Keitaro Hashimoto1.   

Abstract

Safety pharmacologists from the Japanese pharmaceutical industries and contract laboratories made a database to evaluate drug effects on the QT interval in 2005. This QT PRODACT project was a prospective study of 12 QT-prolonging (positive) drugs and 10 non-prolonging (negative) drugs to evaluate the specificity and sensitivity of several in vivo and in vitro animal models: in vitro guinea pig papillary muscle action potential recordings and in vivo ECG recordings in unanesthetized or anesthetized beagle dogs, cynomolgus monkeys and miniature pigs. In guinea pig papillary muscle action potential recordings, positive drugs showed lengthening of the action potential duration (APD). By using a new measure to detect triangulation of the action potential configuration, an IKr blocking activity of drugs with Ca channel blocking action was detected. All in vivo studies showed a QT-prolonging effect of greater than 10% for the positive drugs.
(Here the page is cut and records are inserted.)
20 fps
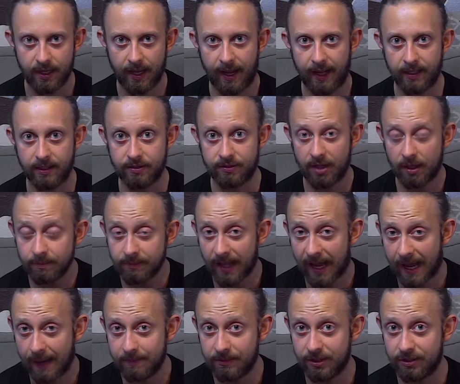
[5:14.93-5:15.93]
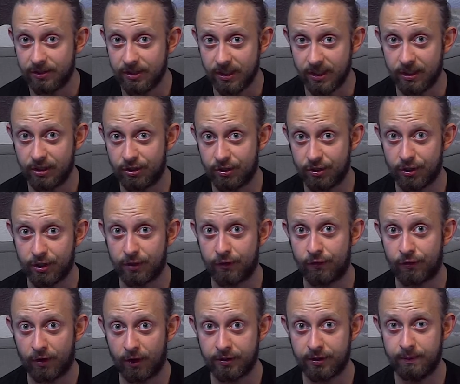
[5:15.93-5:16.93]
And sometimes it's easier
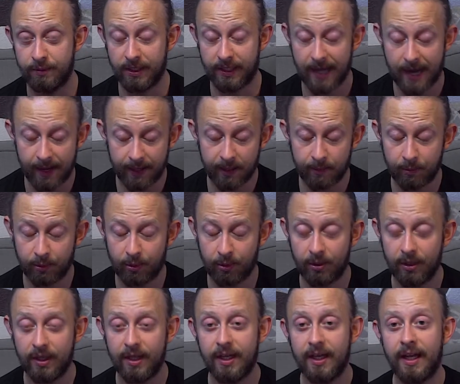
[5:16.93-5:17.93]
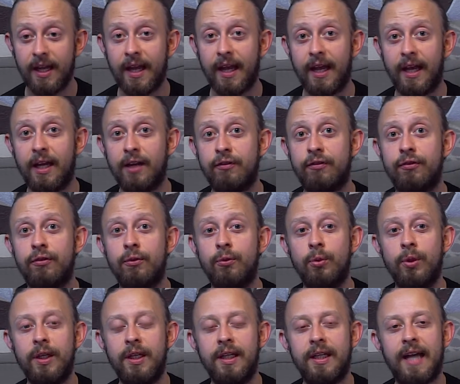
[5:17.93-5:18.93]
for us to be accountable if
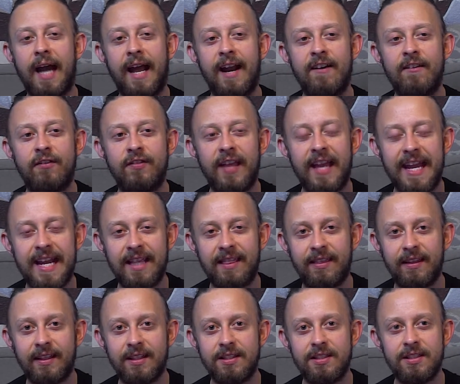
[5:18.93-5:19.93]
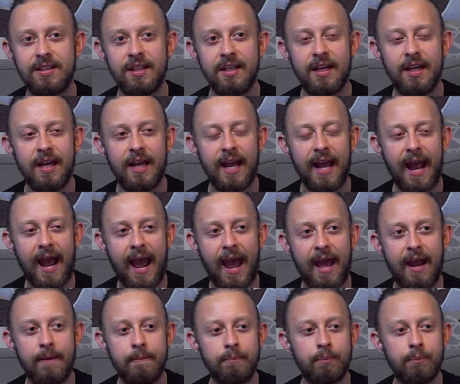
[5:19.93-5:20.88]
we kind of take this and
These in vivo models were useful to distinguish positive from negative drugs. The QT PRODACT project showed reliability and sensitivity of the experiments to detect positive drugs. The proarrhythmic effects of these positive drugs could not be detected even though, in some animal models (e.g., unanesthetized monkey), torsades de pointes (TdP)-type arrhythmias were shown by terfenadine. We compared in vivo arrhythmia models for proarrhythmia. The halothane-anesthetized open chest coronary occlusion-reperfusion canine model, the halothane-adrenaline arrhythmia model and the chronic AV block dog models seemed to be useful to detect the arrhythmogenic potential of QT-prolonging drugs.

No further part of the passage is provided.